Coming from Intel platforms, I have been able to get good enough performance for a light duty editing workstation for HD footage from the onboard RAID chipsets.  With a handful of SSD, you can go a long way. Also, it would be nice not to have to spring another $400 bucks!

I'll be reporting in the next few days on my success or failure with this. I want to be a supporter of AMD's efforts to make a high end/ power user platform, but for a $1,000 CPU I would expect the high end features on the chipset to be reliable and available, as they are on Intel. Maturity is a factor, but again, I expect a lot of care being put in a high end platform.



Posted By: parsec
Date Posted: 01 Nov 2017 at 12:00pm
I see no reason for you to create any RAID array before you install Windows. You should only have the target OS drive in the PC when installing Windows. Otherwise the Windows installer will put the System/Boot partition on another available drive. Or try to in the case of your unformatted RAID array, which will most likely fail.

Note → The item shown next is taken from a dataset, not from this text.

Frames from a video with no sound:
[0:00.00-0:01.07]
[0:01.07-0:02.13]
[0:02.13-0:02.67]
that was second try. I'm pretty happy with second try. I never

You still must set the SATA mode to RAID before you install Windows, and since you are using the 1.70 UEFI version, you MUST install the two RAID drivers you have. You can create the RAID arrays using the latest Windows RAIDXpert2 software you will install after Windows is installed.

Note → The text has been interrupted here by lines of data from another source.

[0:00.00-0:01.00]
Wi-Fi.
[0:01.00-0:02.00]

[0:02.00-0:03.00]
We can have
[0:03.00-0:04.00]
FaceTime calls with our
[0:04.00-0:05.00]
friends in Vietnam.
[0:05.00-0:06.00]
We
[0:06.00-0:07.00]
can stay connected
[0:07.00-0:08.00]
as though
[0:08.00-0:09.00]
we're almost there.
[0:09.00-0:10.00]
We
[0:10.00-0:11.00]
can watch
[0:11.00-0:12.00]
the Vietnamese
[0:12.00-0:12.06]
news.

Since the OS drive is not a RAID array, and should NOT be initialized for RAID in any way, it should be recognized by Windows as simply a SATA drive. That is unless the new AMD RAID has some strange requirement that all drives be initialized for use in a RAID array. I installed Windows 10 on an NVMe SSD with the SATA mode set to RAID on my Ryzen board, but then NVMe is not SATA.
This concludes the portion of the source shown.